Keadaan-keadaan yang telah diuraikan diatas tentunya
disebabkan oleh sistem tata hukum yang tidak lagi sejalan dengan kehendak para
pendiri bangsa. Seharusnya nafas-nafas Pancasila dijalankan secara murni dan
konsisten oleh segenap lapisan masyarakat, bangsa Indonesia. Selain itu agenda reformasi
tidak mesti harus mengubah semua sistem tata hukum negara yang telah disepakati
oleh para pendiri bangsa, sebab UUD 1945 murni produk elite politik para
pendiri bangsa dan bukan merupakan produk suatu rezim yang berkuasa sebelum
reformasi bergulir. Dalam hal ini, secara pribadi saya tidak menyalahkan adanya
amandemen UUD 1945, tetapi yang saya sesali adalah ketidak hati-hatian para
abdi negara dalam mengamandemen UUD 1945, meskipun berkali-kali dikatakan bahwa
amandemen itu untuk kepentingan segenap lapisan bangsa Indonesia, tapi keadaan
yang terjadi malah sebaliknya jauh panggang dari api.
Untuk itu di tahun-tahun politik menjelang pesta
demokrasi ini, saya mengharapkan kiranya visi dan misi para simpatisan Partai
Politik lebih menitik beratkan pada perubahan sistem tata hukum kenegaraan,
sebagaimana contoh adanya dekrit Presiden 5 Juli 1959 tentang hidupnya kembali
UUD 1945, sebagai implementasi kembali pada tujuan awal kemerdekaan Indonesia,
serta tegaknya Pancasila dan Bhineka Tunggal Ika. Tanpa adanya pemikiran untuk
untuk menata ulang tata hukum negara, maka tujuan demokrasi untuk
mensejahterakan rakyat hanya sekedar nyanyian tanpa makna, fakta dan realita.

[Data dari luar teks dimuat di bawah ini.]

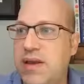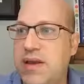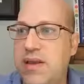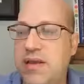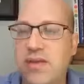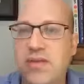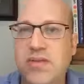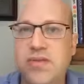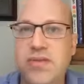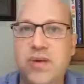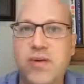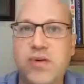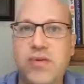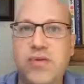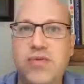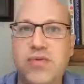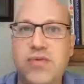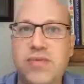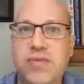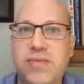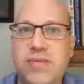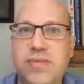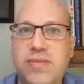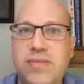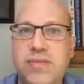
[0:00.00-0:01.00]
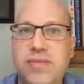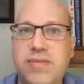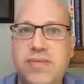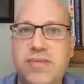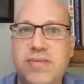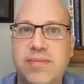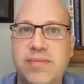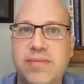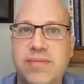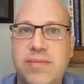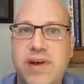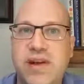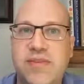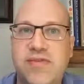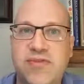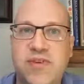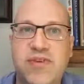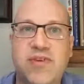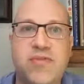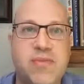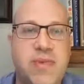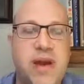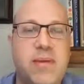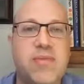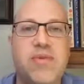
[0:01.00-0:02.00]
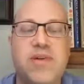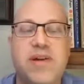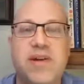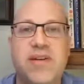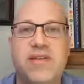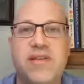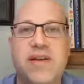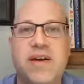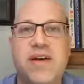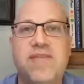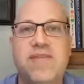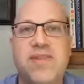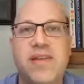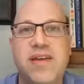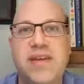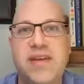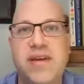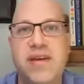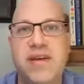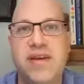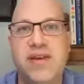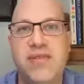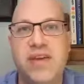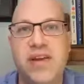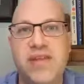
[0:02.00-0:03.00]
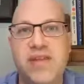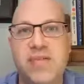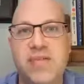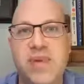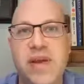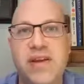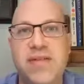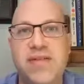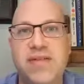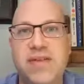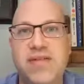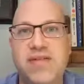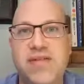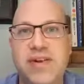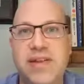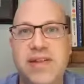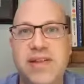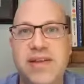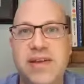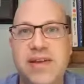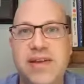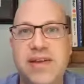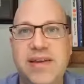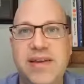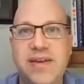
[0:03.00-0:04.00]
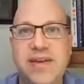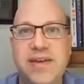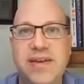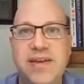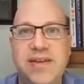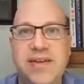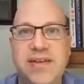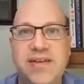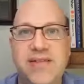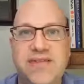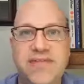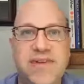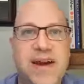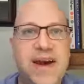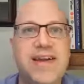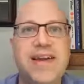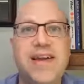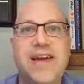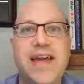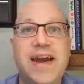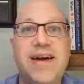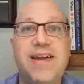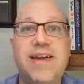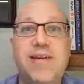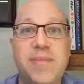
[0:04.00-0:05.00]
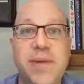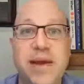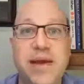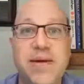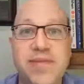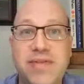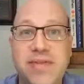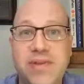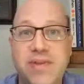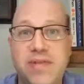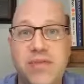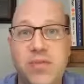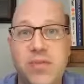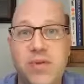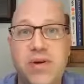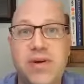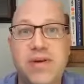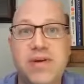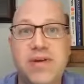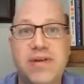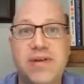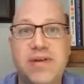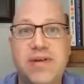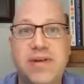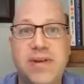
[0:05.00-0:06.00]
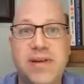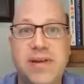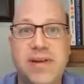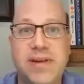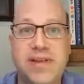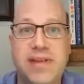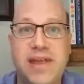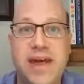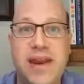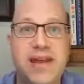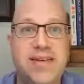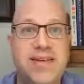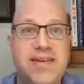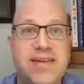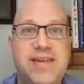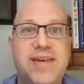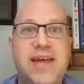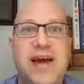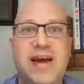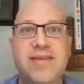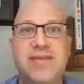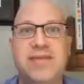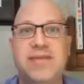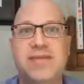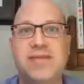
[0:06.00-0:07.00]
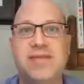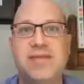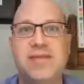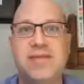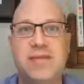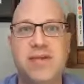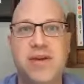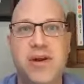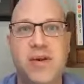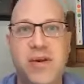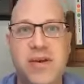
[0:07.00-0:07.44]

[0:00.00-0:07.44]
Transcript: So my first memories of the green space are really finding out about this world that I did not knowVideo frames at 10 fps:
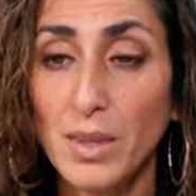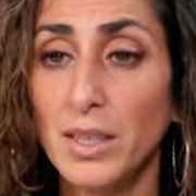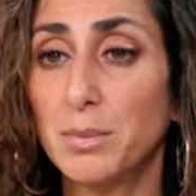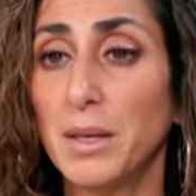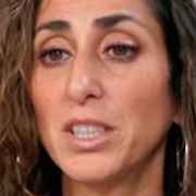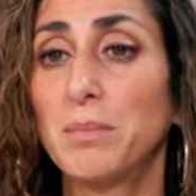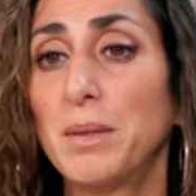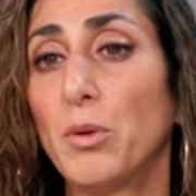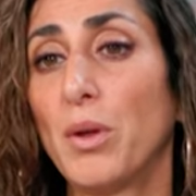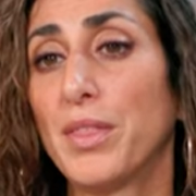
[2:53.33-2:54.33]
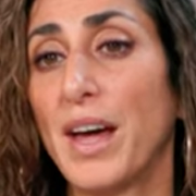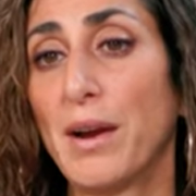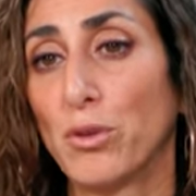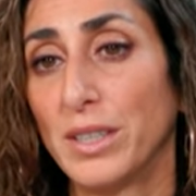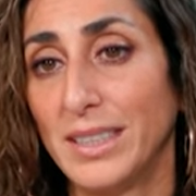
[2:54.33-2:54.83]
especially people with
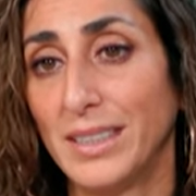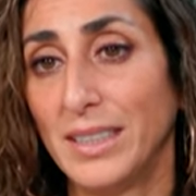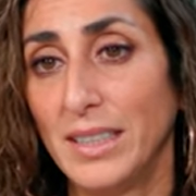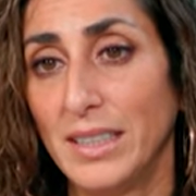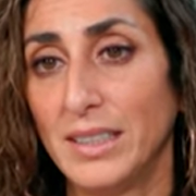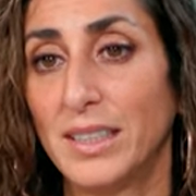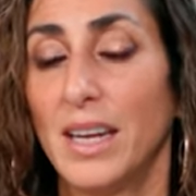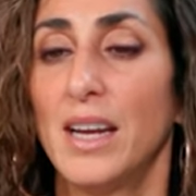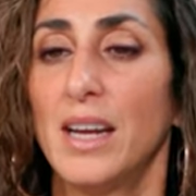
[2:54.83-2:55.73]
thyroid disease,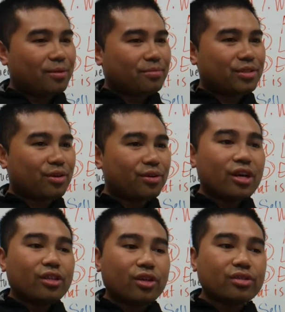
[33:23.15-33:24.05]
So
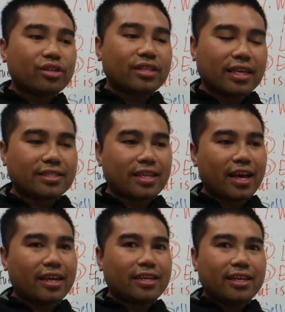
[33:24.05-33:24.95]
those are things
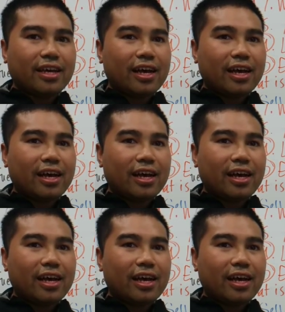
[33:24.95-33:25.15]
thatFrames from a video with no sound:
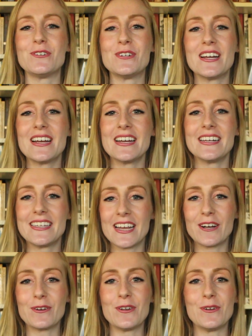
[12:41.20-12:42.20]
to
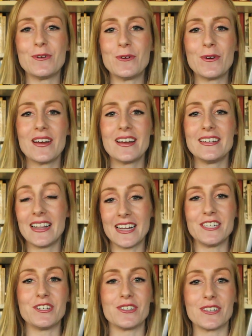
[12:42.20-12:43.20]
tell you the
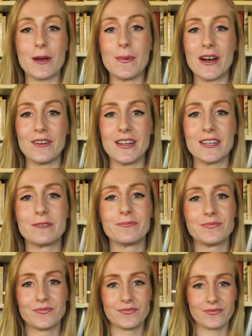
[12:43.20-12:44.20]
legend about it.
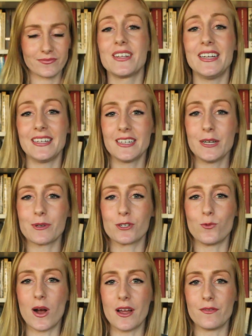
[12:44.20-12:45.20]
The
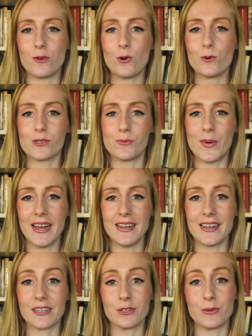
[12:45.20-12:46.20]
innkeeper's wife who was
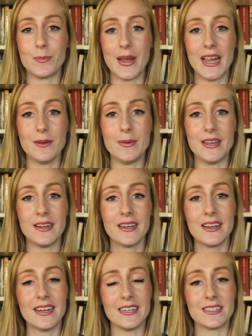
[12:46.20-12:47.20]
bathing her baby
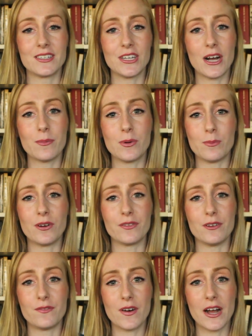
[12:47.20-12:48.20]
in a tub above
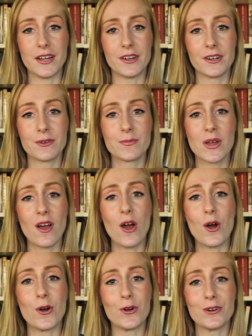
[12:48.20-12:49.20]
the fire
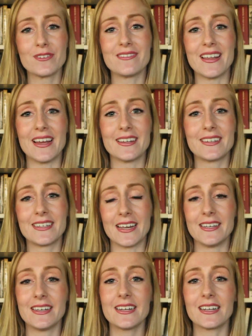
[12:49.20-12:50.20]
heard that
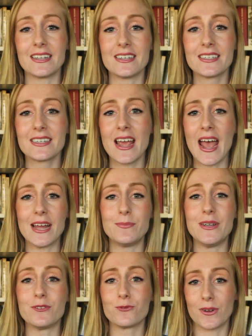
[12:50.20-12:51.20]
St. Nicholas had
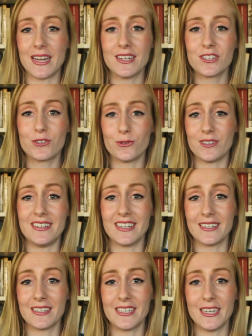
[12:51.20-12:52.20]
been raised to the
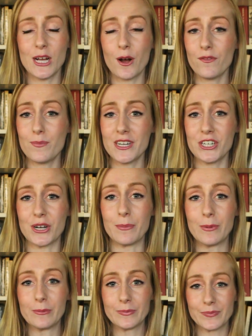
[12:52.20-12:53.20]
dignity of bishop.
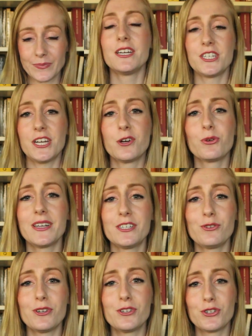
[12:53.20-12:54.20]
She hurried
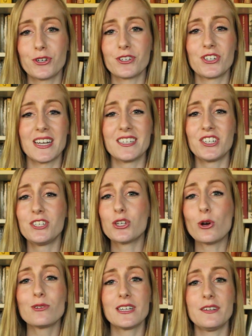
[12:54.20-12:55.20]
to the church and she
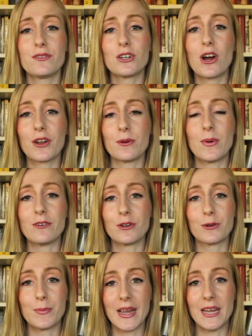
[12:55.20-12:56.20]
totally forgot about
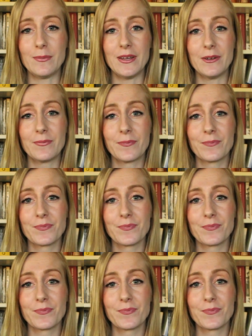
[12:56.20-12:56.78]
her baby.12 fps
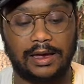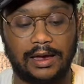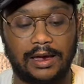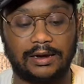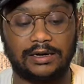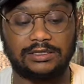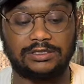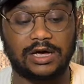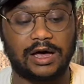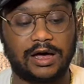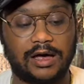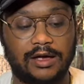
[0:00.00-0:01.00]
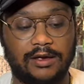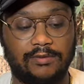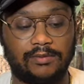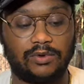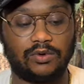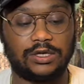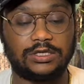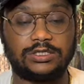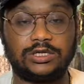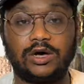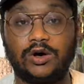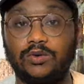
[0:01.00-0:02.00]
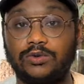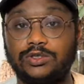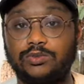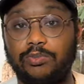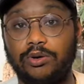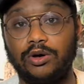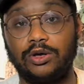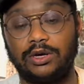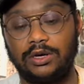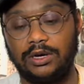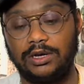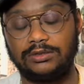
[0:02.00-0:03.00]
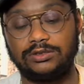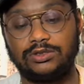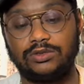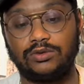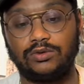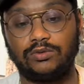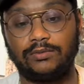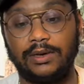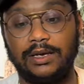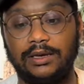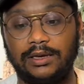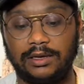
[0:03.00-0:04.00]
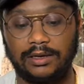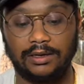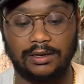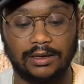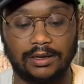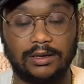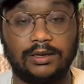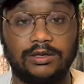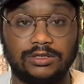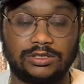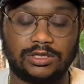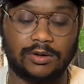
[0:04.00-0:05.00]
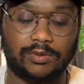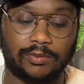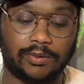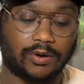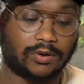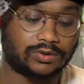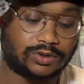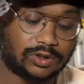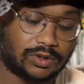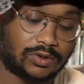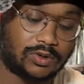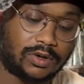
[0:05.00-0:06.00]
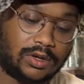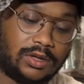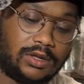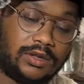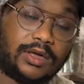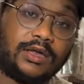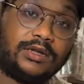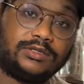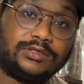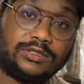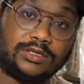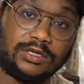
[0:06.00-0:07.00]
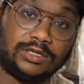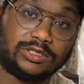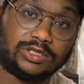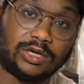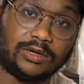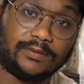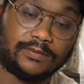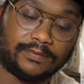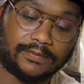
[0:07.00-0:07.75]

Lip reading: and the time you can tell was put into making this type of pole. So that is the D shape.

Mengutip kata-kata seorang sosiolog pernah
mengungkapkan bahwa “tidak ada hukum yang jatuh dari langit untuk menata suatu
negeri, akan tetapi untuk menata suatu negeri diperlukan penataan hukum lebih
dahulu”. Oleh karena itu, betapa pentingnya penataan hukum dalam dimensi
kehidupan politik, sosial dan budaya, hal ini lebih ditujukan guna melindungi
bangsa dan negara dari merosotnya peradaban akibat pergeseran nilai-nilai
sosial budaya yang dipengaruhi oleh kemajuan teknologi pada era globalisasi.
Para elite politik kedepan harus kembali meninjau ulang UUD 1945 hasil
Amandemen dan merumuskan kembali cita-cita para pendiri bangsa dalam suatu
konsep yang tentunya disesuaikan dengan perkembangan jaman, namun tetap
menjunjung tinggi nilai-nilai budaya bangsa sebagai kekayaan budaya nasional
agar dapat bersahing setara dengan budaya Internasional, bukan malah sebaliknya,
anak dalam pangkuan dibuang, sedangkan beruk dihutan disusui. Akibatnya
masyarakat kita menjadi masyarakat yang konsumtif, terlebih saat ini generasi
muda tidak lagi memiliki
jiwa yang tangguh, malahan menjadi generasi yang lebay dan alay, sebab kemajuan
teknologi tidak dibatasi melalui sistem yang terarah dan bertanggung jawab.